BEGIN Records for this exercise

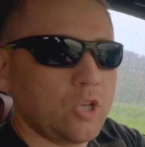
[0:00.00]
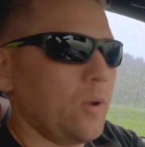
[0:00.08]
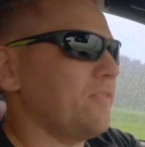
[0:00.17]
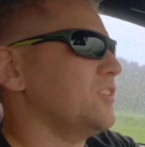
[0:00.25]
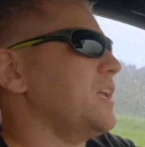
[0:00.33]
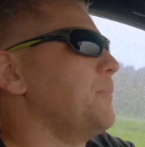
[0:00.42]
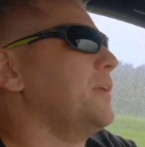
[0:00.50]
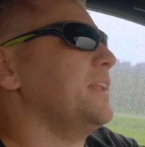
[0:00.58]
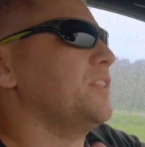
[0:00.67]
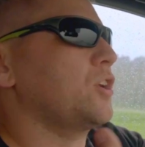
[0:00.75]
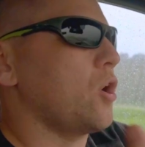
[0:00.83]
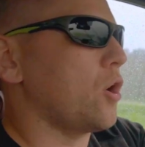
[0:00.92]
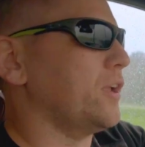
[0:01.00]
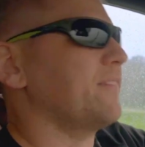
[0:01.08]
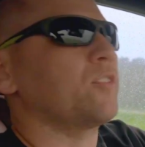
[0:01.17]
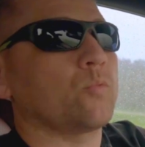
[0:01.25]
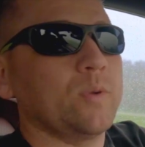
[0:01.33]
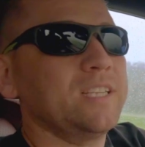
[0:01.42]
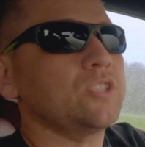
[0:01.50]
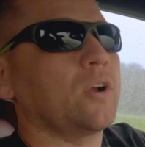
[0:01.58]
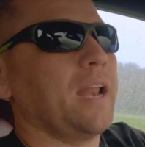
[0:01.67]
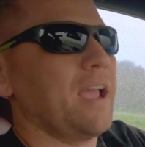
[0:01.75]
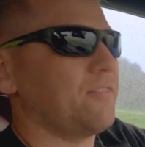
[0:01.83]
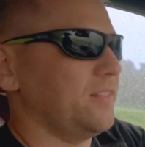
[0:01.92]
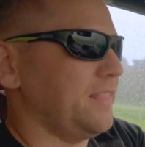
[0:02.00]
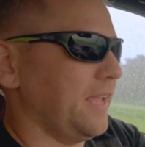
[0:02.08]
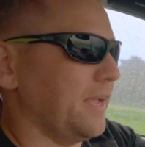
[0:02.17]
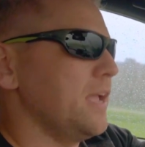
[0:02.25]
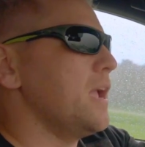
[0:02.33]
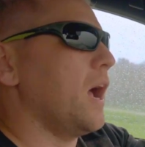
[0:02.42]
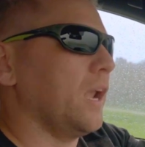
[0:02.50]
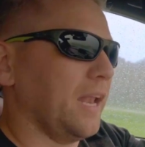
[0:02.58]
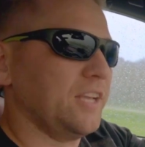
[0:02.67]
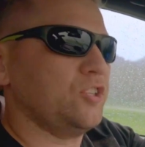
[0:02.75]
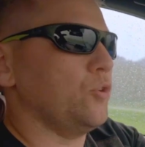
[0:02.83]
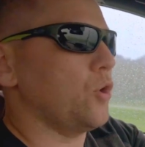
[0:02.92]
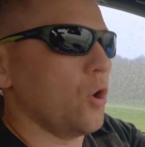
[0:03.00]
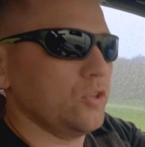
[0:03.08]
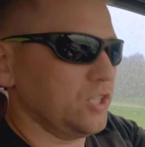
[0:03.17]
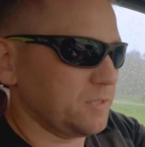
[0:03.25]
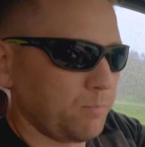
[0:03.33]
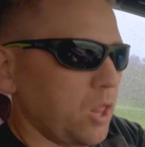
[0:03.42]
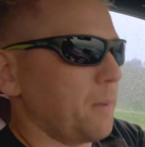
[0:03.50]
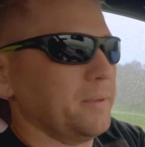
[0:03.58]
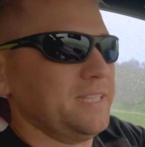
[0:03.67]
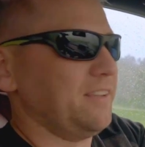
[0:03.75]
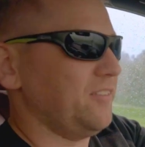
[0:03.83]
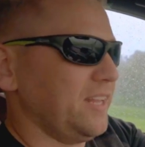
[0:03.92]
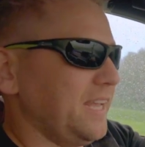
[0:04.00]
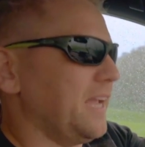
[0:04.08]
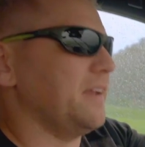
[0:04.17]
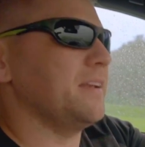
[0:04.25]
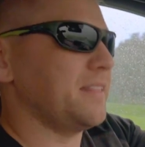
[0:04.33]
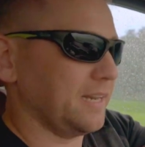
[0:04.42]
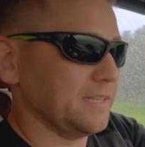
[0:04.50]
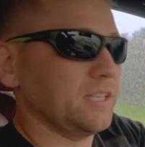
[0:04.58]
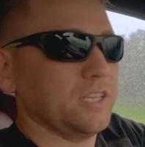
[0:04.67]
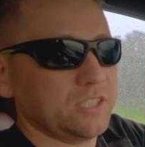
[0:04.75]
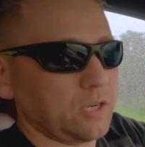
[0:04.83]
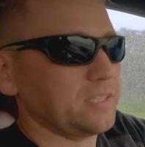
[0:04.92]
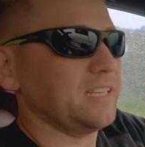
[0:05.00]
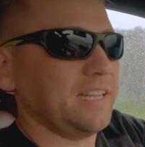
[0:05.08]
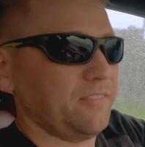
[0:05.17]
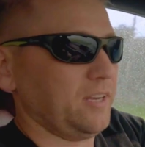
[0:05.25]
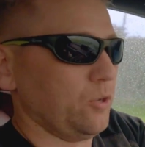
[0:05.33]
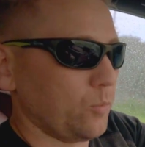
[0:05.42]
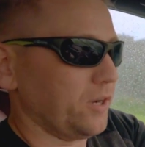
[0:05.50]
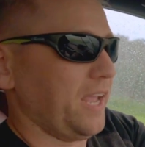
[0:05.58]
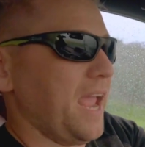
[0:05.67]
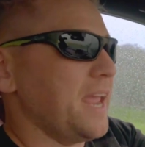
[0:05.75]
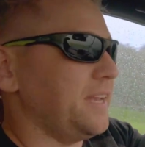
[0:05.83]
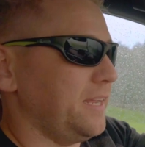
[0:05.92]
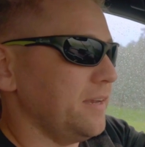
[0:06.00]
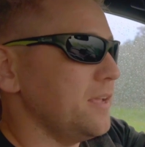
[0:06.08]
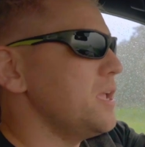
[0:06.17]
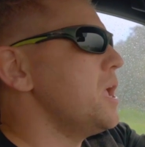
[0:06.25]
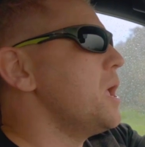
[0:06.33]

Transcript: So every time you get in the car, you have to restart everything unless you go just plop a DVD in, then it does start the DVD where you ended.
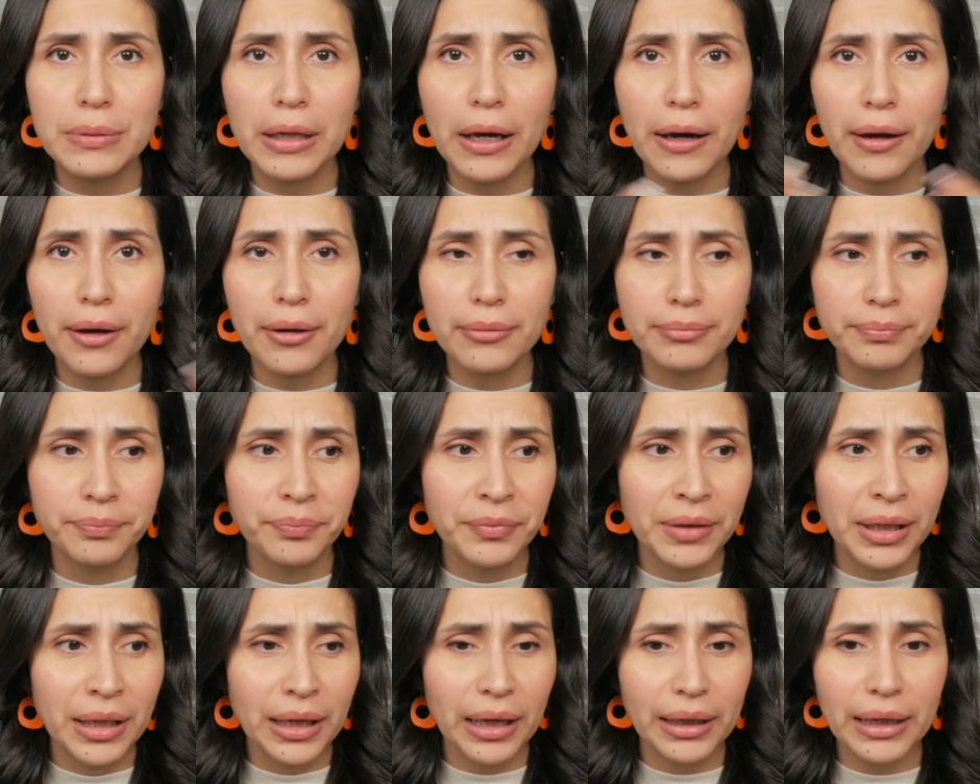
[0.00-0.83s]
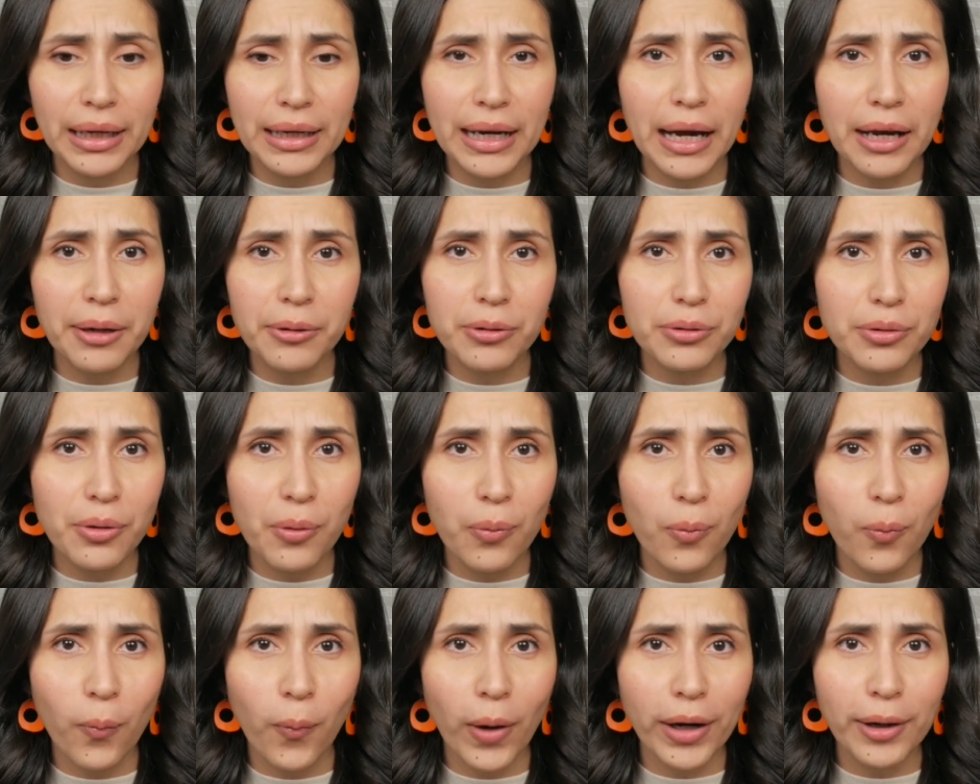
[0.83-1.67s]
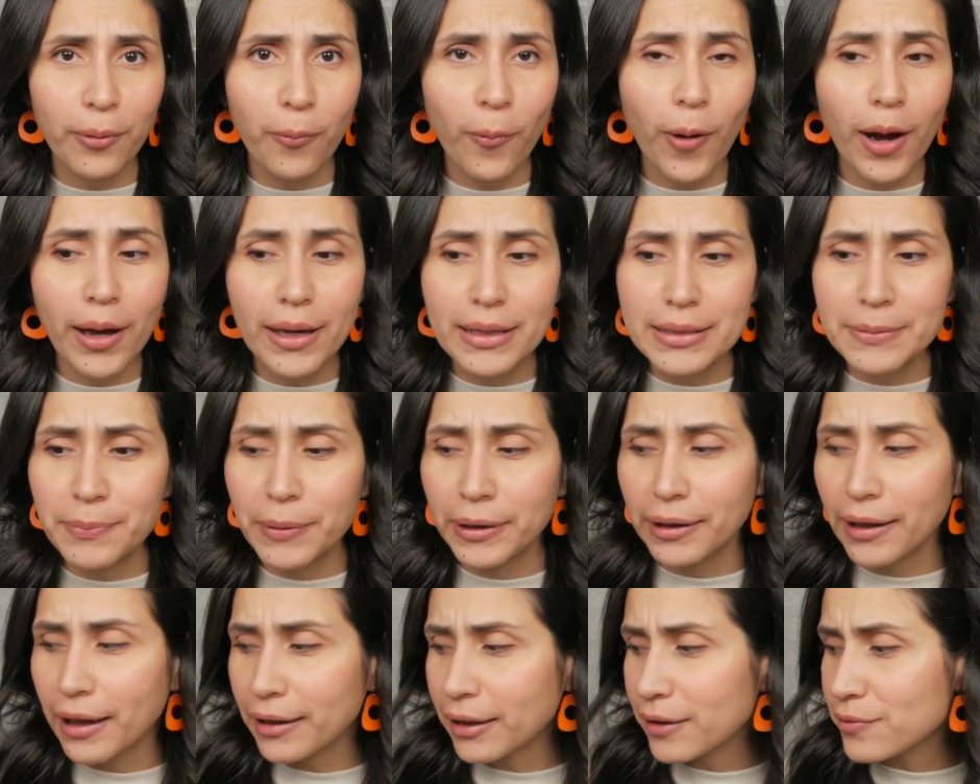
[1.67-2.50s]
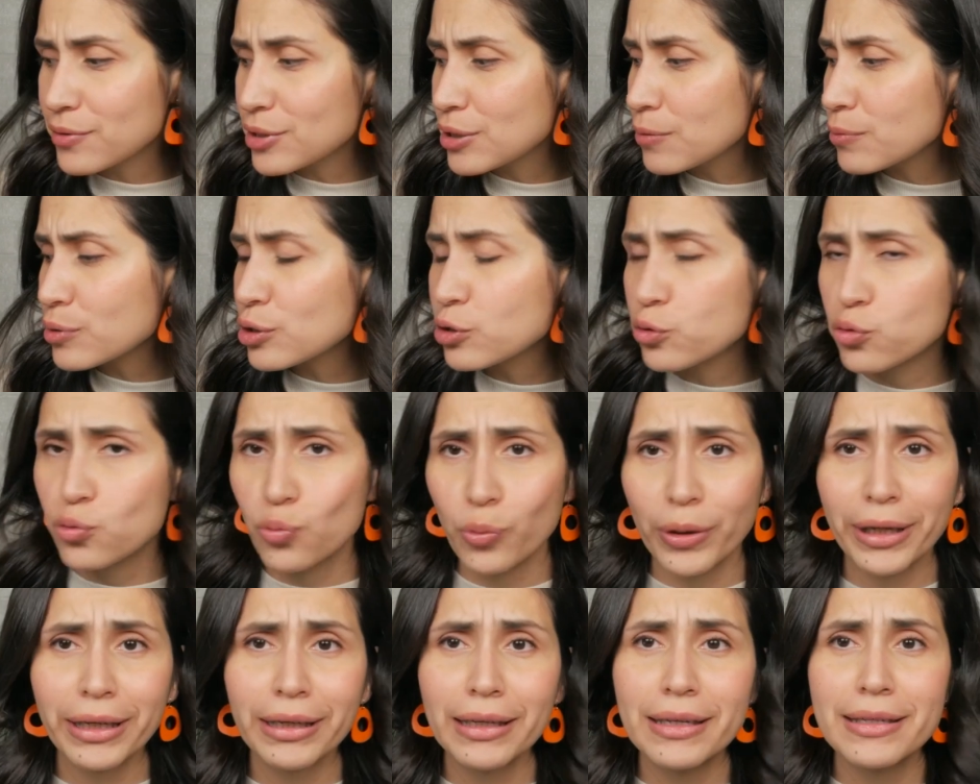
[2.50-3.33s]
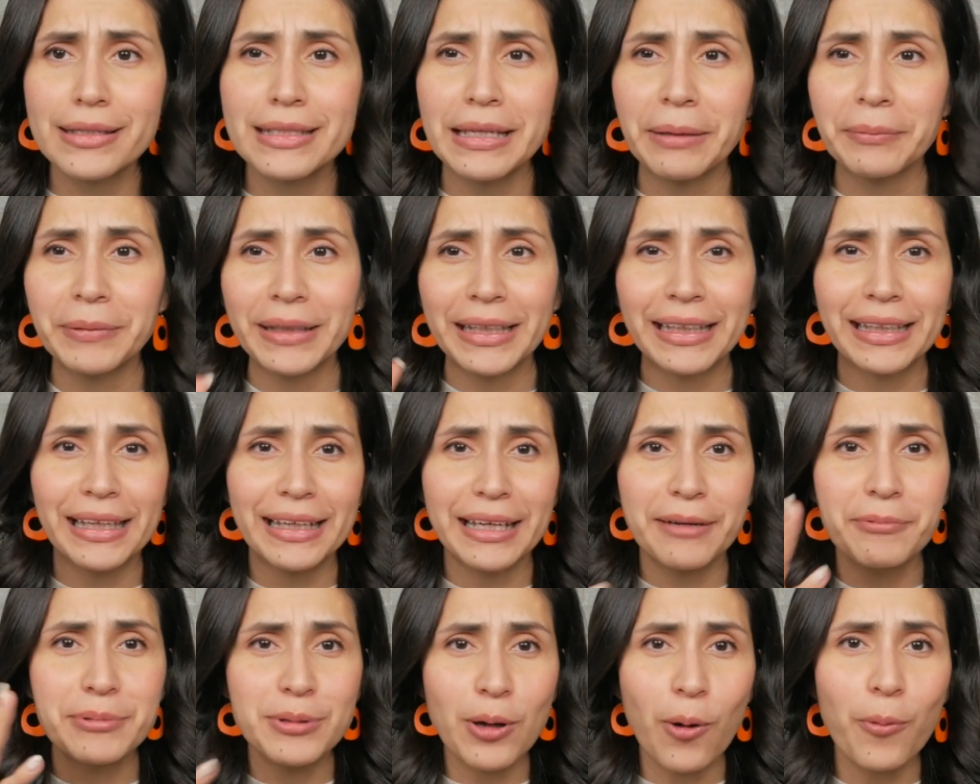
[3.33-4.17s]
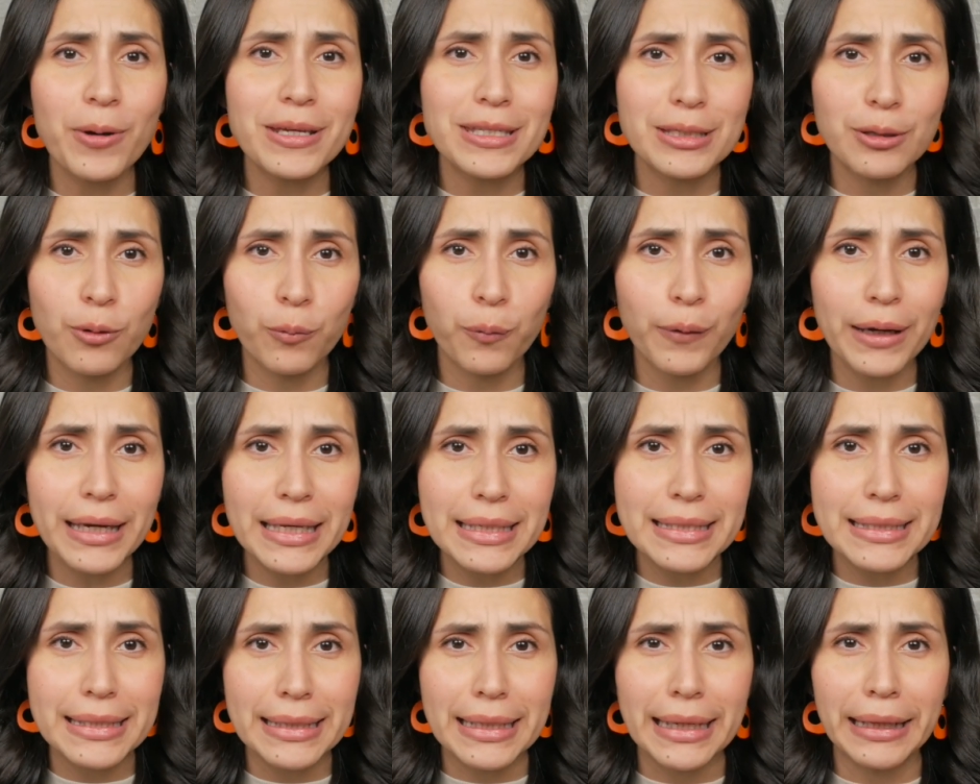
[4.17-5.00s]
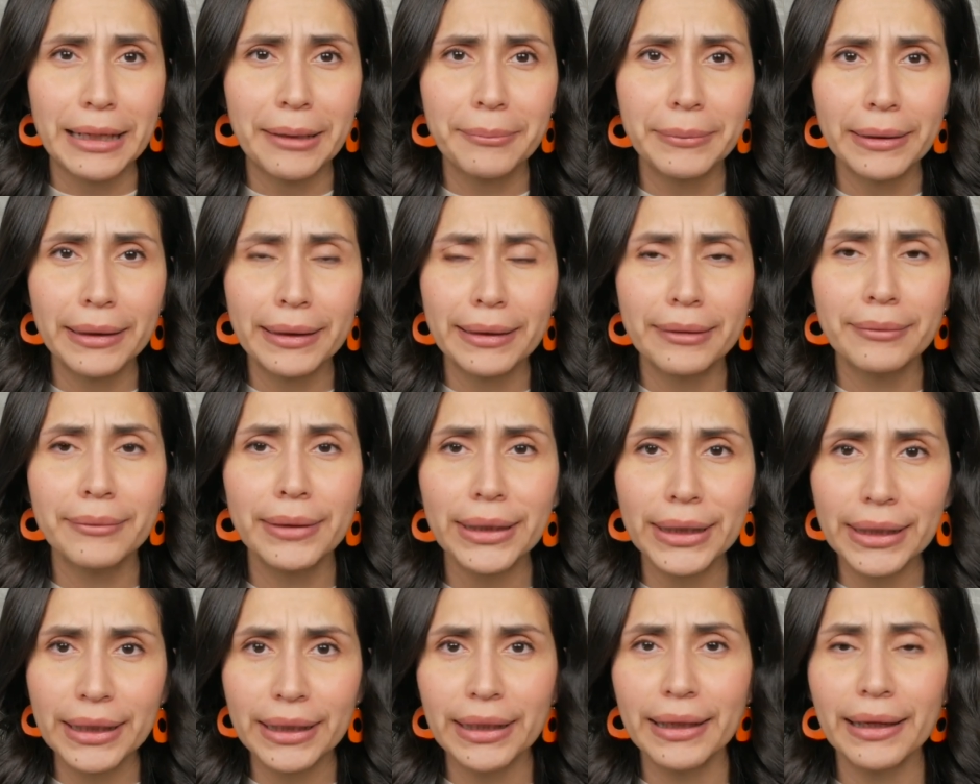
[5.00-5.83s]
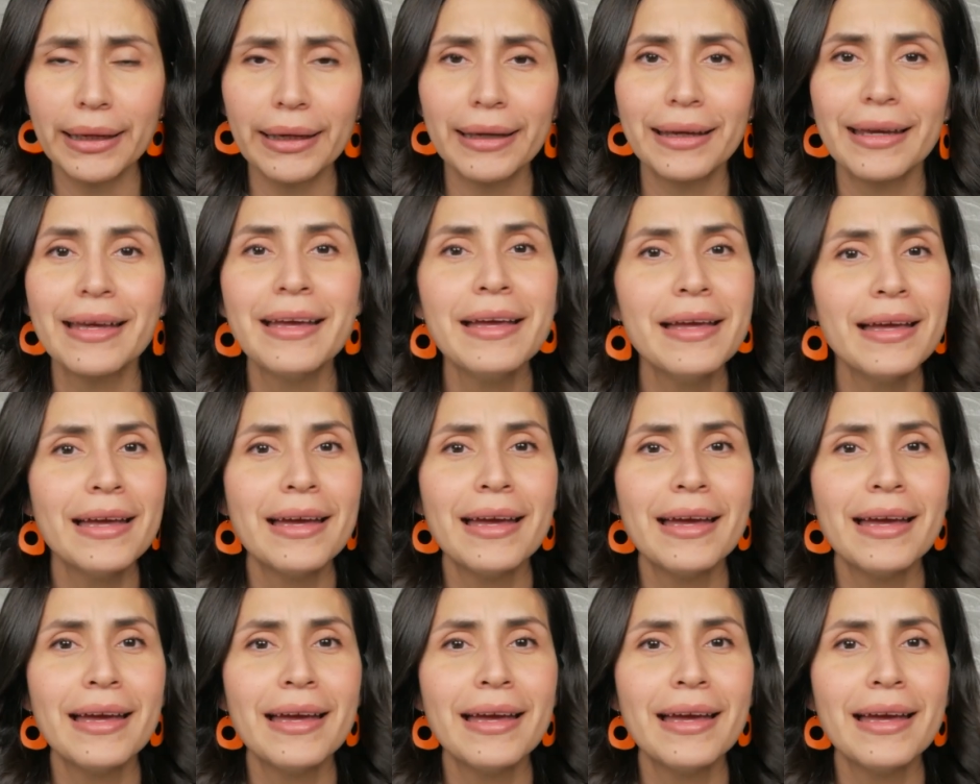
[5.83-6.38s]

Again, I don't know what it was, but like if she was drinking something, like it was always greasy. And I'm like, what the heck?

END Records for this exercise

**Problem description:** Every line above goes into the copy unchanged; the pictures do not.

**Answer to the problem:**
[0:00.00]
[0:00.08]
[0:00.17]
[0:00.25]
[0:00.33]
[0:00.42]
[0:00.50]
[0:00.58]
[0:00.67]
[0:00.75]
[0:00.83]
[0:00.92]
[0:01.00]
[0:01.08]
[0:01.17]
[0:01.25]
[0:01.33]
[0:01.42]
[0:01.50]
[0:01.58]
[0:01.67]
[0:01.75]
[0:01.83]
[0:01.92]
[0:02.00]
[0:02.08]
[0:02.17]
[0:02.25]
[0:02.33]
[0:02.42]
[0:02.50]
[0:02.58]
[0:02.67]
[0:02.75]
[0:02.83]
[0:02.92]
[0:03.00]
[0:03.08]
[0:03.17]
[0:03.25]
[0:03.33]
[0:03.42]
[0:03.50]
[0:03.58]
[0:03.67]
[0:03.75]
[0:03.83]
[0:03.92]
[0:04.00]
[0:04.08]
[0:04.17]
[0:04.25]
[0:04.33]
[0:04.42]
[0:04.50]
[0:04.58]
[0:04.67]
[0:04.75]
[0:04.83]
[0:04.92]
[0:05.00]
[0:05.08]
[0:05.17]
[0:05.25]
[0:05.33]
[0:05.42]
[0:05.50]
[0:05.58]
[0:05.67]
[0:05.75]
[0:05.83]
[0:05.92]
[0:06.00]
[0:06.08]
[0:06.17]
[0:06.25]
[0:06.33]

Transcript: So every time you get in the car, you have to restart everything unless you go just plop a DVD in, then it does start the DVD where you ended.
[0.00-0.83s]
[0.83-1.67s]
[1.67-2.50s]
[2.50-3.33s]
[3.33-4.17s]
[4.17-5.00s]
[5.00-5.83s]
[5.83-6.38s]

Again, I don't know what it was, but like if she was drinking something, like it was always greasy. And I'm like, what the heck?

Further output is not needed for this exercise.